Argonne

Stéphane Émond

Table Ronde

  • Conseillé par (Au moulin des Lettres)
    18 août 2022

    Partir sur les traces de l'exode et relier le passé et le présent...

    Au milieu des piles de romans de la rentrée littéraire, on trouve toujours des récits, des textes de moindre ampleur par leur nombre limité de pages mais qui sauront nous toucher au cœur tout autant. "Argonne" est un de ceux-là.
    Très court - 121 pages- il n'en est pas moins dense pour autant.
    Son auteur, dont la famille est originaire d'un village de l'Aube et qui a lui-même quitté cette région depuis bien longtemps, va traverser la France pour remettre ses pas dans ceux de ses
    grands-parents et de son père, obligés de fuir la contrée un certain mois de juin 1940. L'Argonne sera donc le terrain d'investigation de Stéphane Émond, entre passé et présent, les fils de la mémoire et de l'épopée familiale faisant les liens entre 2 époques, entre 3 générations.
    Relevant minutieusement les étapes de l'exode vécu de façon dramatique par sa famille, l'auteur nous convie à partager son journal de bord et à reparcourir cette route jonchée de nuits en plein air, d'entraide, d'épuisement, de peur, d'attaques aériennes funestes et c'est dans une très belle langue qu'il le fait, sobre mais parsemée de comparaisons poétiques et originales qui donnent toute sa saveur à ce très beau texte.


  • Conseillé par (Librairie La Grande Ourse)
    24 septembre 2022

    TENDRE ET DOUX COMME LE SOUVENIR

    Argonne: c’est une région de France située à l’est du bassin parisien qui côtoie les départements de la Marne, de la Meuse, des Ardennes. C’est surtout une région associée à la guerre, celle d’Attila et de la révolution française, celle de 14-18 comme de la seconde guerre mondiale. Lieux de combats féroces près de Verdun, lieux éphémères de fuites et d’exode en 1940. C’est au cours de cet exode que Stéphane Emond a perdu sa grand mère abattue par la mitraille d’un avion allemand. Quatre vingts ans plus tard, il retourne sur les lieux familiers et familiaux du drame et égrène alors au cours de son voyage des villes ou des lieux-dits comme les perles d’un chapelet: Passavant en Argonne, Vendeuvre sur Barse, Bissey la Pierre ou encore Bar sur Seine. Des noms comme des moments de mémoire, des noms susceptibles de faire resurgir des silhouettes aperçues sur une photo d’époque, de faire reculer le temps. Et de dire la douleur d’un homme qui a perdu sa mère puis sa soeur sous ses yeux et choisi le silence

    En voiture, de petites étapes en petites étapes, l’auteur refait ce parcours de l’exode et recherche des murs, des portes, qui renvoient à une période pas si éloignée où les fils fabriquaient eux mêmes les cercueils de leurs pères et où la fine alliance du défunt offerte au petit fils devinait un témoin de passage.

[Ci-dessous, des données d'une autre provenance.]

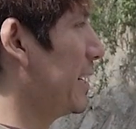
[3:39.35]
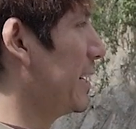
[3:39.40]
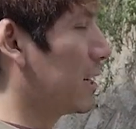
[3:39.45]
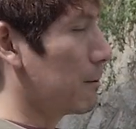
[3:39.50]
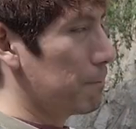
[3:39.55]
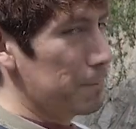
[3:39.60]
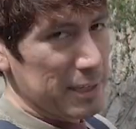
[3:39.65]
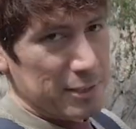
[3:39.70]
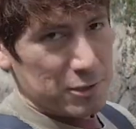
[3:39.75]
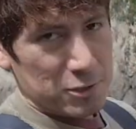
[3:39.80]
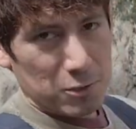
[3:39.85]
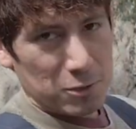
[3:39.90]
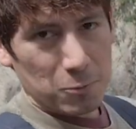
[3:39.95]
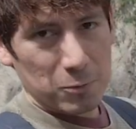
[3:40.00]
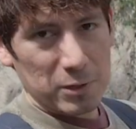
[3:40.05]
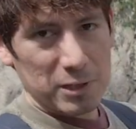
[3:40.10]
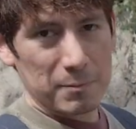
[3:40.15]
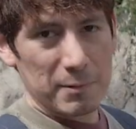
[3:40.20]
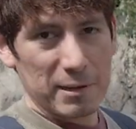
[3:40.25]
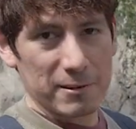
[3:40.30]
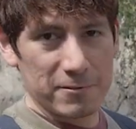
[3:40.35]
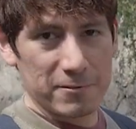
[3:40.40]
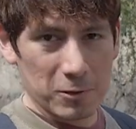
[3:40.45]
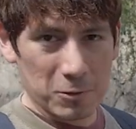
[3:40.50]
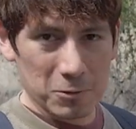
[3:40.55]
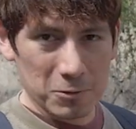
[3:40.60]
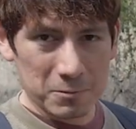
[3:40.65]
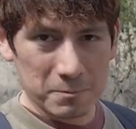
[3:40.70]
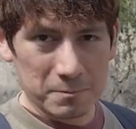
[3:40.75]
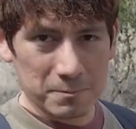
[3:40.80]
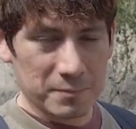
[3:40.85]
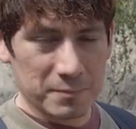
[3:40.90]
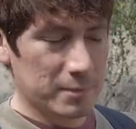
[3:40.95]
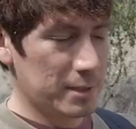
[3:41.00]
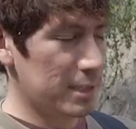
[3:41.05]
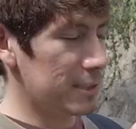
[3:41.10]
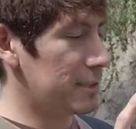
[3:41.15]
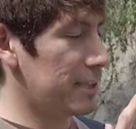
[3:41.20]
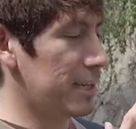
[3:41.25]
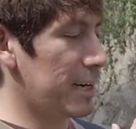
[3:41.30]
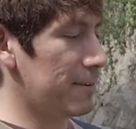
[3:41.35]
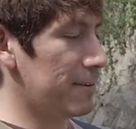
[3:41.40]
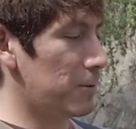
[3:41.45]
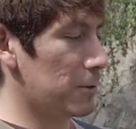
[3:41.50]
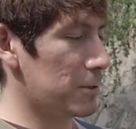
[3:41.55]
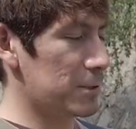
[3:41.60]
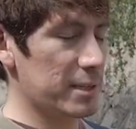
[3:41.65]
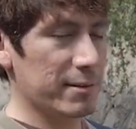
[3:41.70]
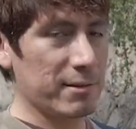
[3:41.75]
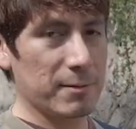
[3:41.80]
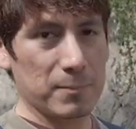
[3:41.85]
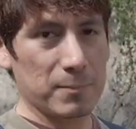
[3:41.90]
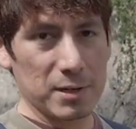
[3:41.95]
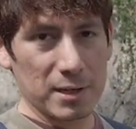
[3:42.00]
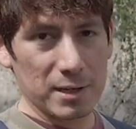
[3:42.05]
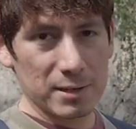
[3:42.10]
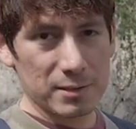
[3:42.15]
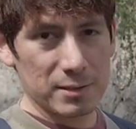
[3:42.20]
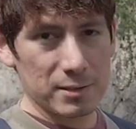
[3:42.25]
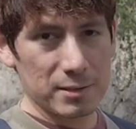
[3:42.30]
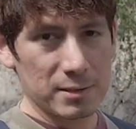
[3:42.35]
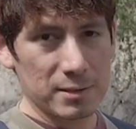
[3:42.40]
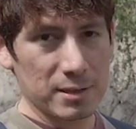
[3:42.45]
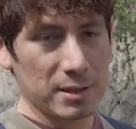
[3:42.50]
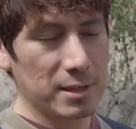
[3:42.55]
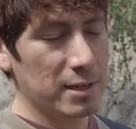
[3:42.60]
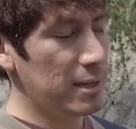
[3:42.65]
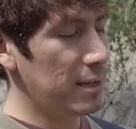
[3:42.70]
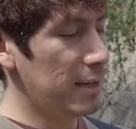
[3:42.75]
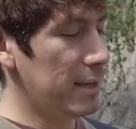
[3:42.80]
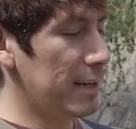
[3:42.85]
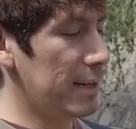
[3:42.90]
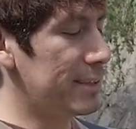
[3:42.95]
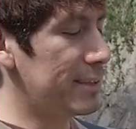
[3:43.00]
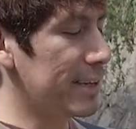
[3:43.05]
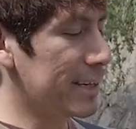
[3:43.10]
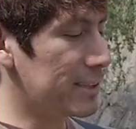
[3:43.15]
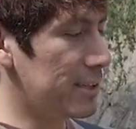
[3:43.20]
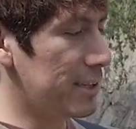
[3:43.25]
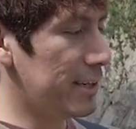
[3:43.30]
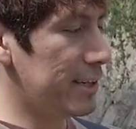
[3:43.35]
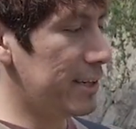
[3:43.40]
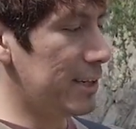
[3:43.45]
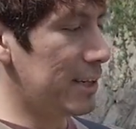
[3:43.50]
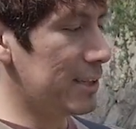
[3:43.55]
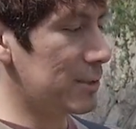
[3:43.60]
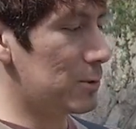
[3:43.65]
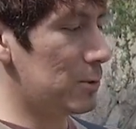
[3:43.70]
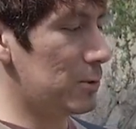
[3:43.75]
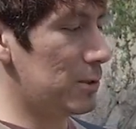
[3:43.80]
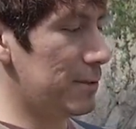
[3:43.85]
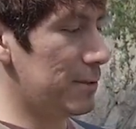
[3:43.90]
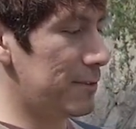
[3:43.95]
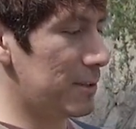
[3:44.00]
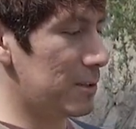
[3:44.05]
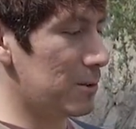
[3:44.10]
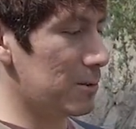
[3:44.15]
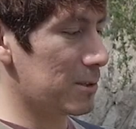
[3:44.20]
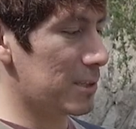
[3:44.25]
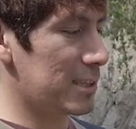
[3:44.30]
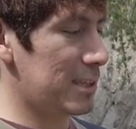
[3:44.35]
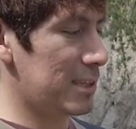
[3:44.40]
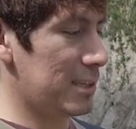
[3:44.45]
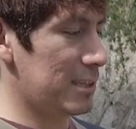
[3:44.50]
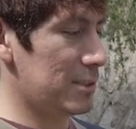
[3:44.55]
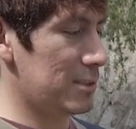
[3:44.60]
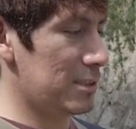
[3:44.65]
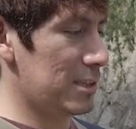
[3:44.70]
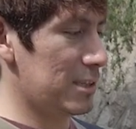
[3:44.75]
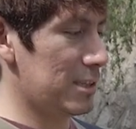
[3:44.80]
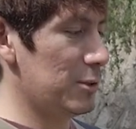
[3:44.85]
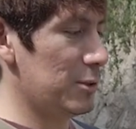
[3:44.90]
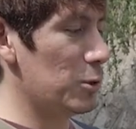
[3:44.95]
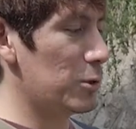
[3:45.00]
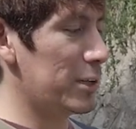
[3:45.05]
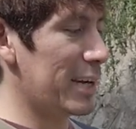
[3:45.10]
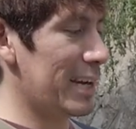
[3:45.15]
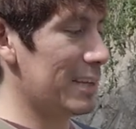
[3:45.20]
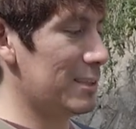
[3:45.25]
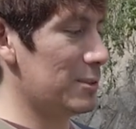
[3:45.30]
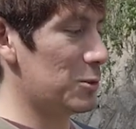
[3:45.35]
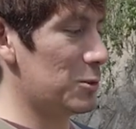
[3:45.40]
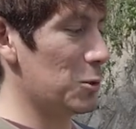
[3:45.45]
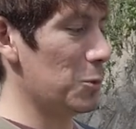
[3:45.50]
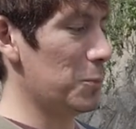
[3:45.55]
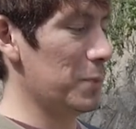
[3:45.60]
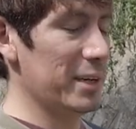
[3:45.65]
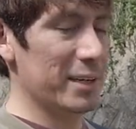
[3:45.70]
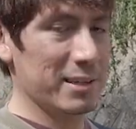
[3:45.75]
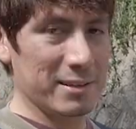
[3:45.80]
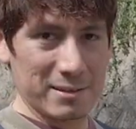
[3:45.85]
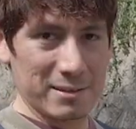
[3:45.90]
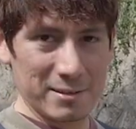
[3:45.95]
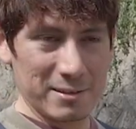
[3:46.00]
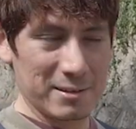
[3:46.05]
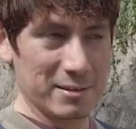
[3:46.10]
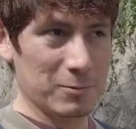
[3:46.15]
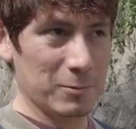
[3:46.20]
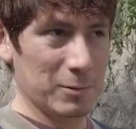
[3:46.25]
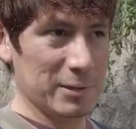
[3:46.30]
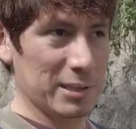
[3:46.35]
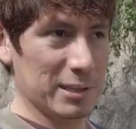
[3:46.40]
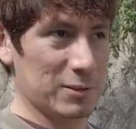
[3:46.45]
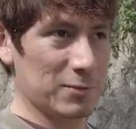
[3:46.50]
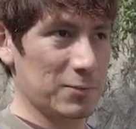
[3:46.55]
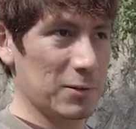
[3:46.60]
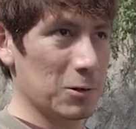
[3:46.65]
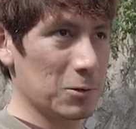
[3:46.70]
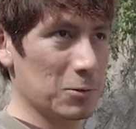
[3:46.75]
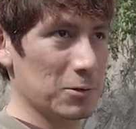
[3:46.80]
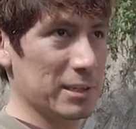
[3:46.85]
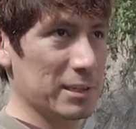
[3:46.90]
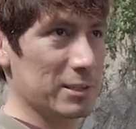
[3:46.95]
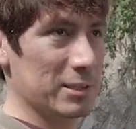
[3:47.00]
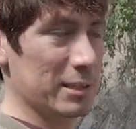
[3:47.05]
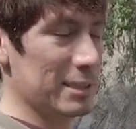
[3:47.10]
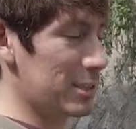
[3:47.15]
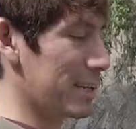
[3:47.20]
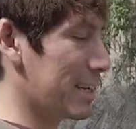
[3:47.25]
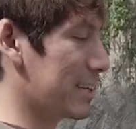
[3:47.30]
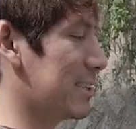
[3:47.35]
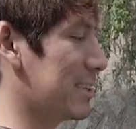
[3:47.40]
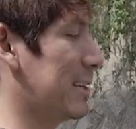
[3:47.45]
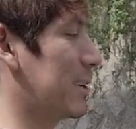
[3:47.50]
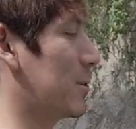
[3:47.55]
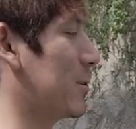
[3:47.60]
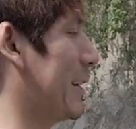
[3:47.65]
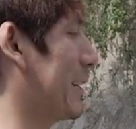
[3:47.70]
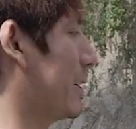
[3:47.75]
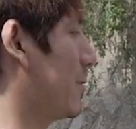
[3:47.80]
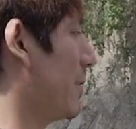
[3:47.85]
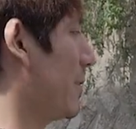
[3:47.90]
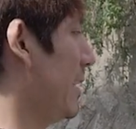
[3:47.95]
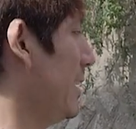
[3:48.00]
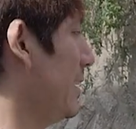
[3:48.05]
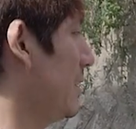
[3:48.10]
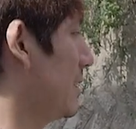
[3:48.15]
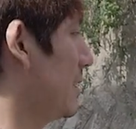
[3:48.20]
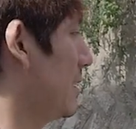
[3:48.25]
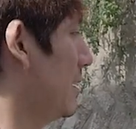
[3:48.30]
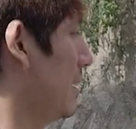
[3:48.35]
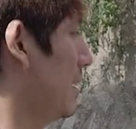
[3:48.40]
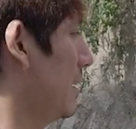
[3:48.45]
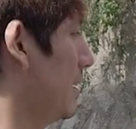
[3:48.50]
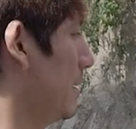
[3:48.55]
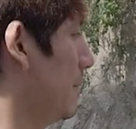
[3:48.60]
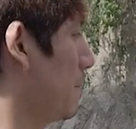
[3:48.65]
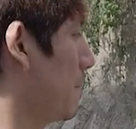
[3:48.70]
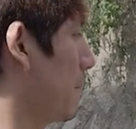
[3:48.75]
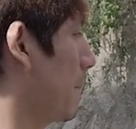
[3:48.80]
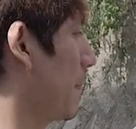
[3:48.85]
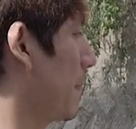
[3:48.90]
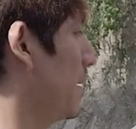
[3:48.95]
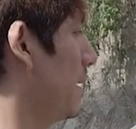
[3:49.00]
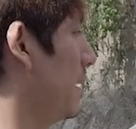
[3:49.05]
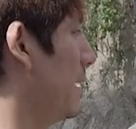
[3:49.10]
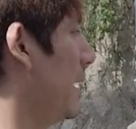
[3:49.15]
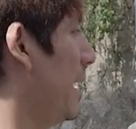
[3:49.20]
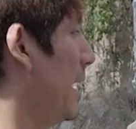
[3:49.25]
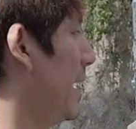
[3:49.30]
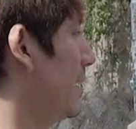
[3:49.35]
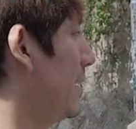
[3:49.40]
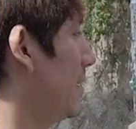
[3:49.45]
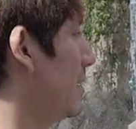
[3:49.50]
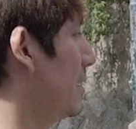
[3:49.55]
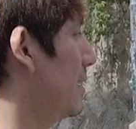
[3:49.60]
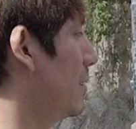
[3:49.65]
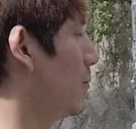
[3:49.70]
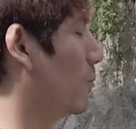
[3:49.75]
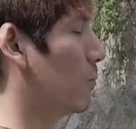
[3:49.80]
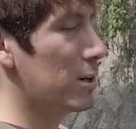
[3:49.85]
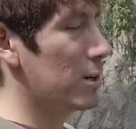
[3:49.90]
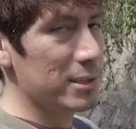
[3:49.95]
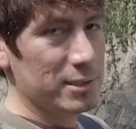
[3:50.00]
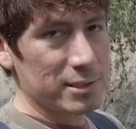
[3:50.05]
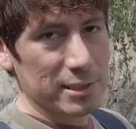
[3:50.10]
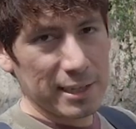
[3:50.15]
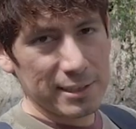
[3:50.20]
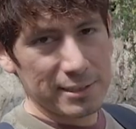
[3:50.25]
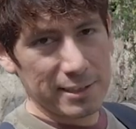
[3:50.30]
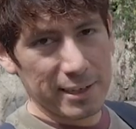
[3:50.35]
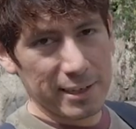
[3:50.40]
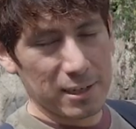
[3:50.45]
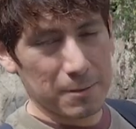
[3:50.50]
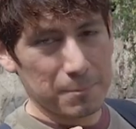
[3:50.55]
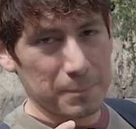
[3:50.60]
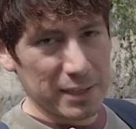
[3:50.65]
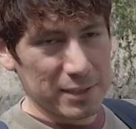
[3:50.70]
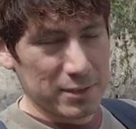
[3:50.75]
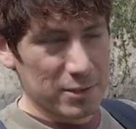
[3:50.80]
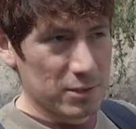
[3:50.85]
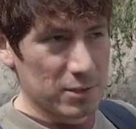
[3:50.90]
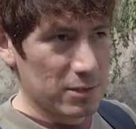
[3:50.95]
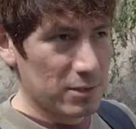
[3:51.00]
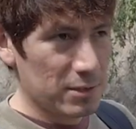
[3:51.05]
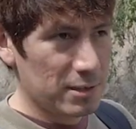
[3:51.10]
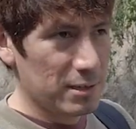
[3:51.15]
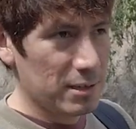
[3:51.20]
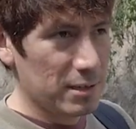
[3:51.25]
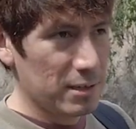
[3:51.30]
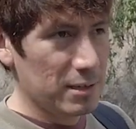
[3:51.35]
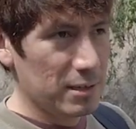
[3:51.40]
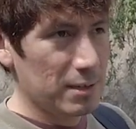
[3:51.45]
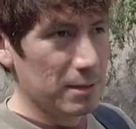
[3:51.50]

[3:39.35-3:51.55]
take a picture with my phone. This is the iPhone 7 Plus. And it's actually not too difficult because you can zoom in with this phone. It's actually quite great. And once I take a picture,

    « L’alliance (…) me montrait une route, j’attendis trente ans avant de l’emprunter. Elle passait par les caves, les cimetières, les chemins forestiers, les scieries et les ateliers de menuiserie ».

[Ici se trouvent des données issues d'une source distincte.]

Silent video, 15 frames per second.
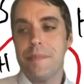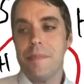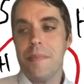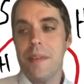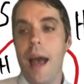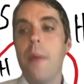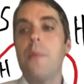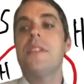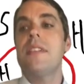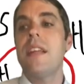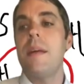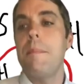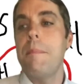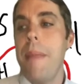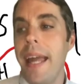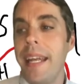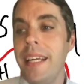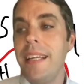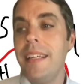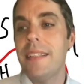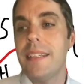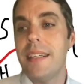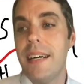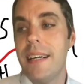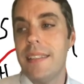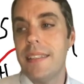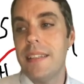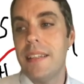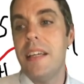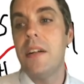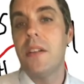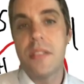I would say that many legal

    On suit alors discrètement le voyageur, notre oeil au dessus de son épaule. On rentre dans des maisons silencieuses porteuses d’histoires qui demeureront à jamais inconnues, on aperçoit le propriétaire de dos, on le laisse à ses souvenirs, et on sort comme on est rentré: discrètement, sur la pointe des pieds. Sur la pointe des mots.

    Stéphane Emond ne nous propose pas une enquête, une reconstitution des faits, même si il essaie à travers les rares documents écrits en sa possession de revivre ces instants dramatiques. Il nous convie plutôt à un pèlerinage laïc où les calvaires sont des étangs, des rivières, des arbres sous la pluie. Tous ces endroits qui nous constituent à notre insu, ces lieux de notre enfance inséparables de nos vies.

    Au fil des pages, on comprend peu à peu le changement de civilisation qui s’est déroulé en quelques décennies, on saisit le temps qui a passé.

    « Argonne » est un petit livre que l’on a envie de garder dans sa poche et d’en lire quelques pages, au hasard, en marchant le long d’un chemin d’Argonne ou d’ailleurs.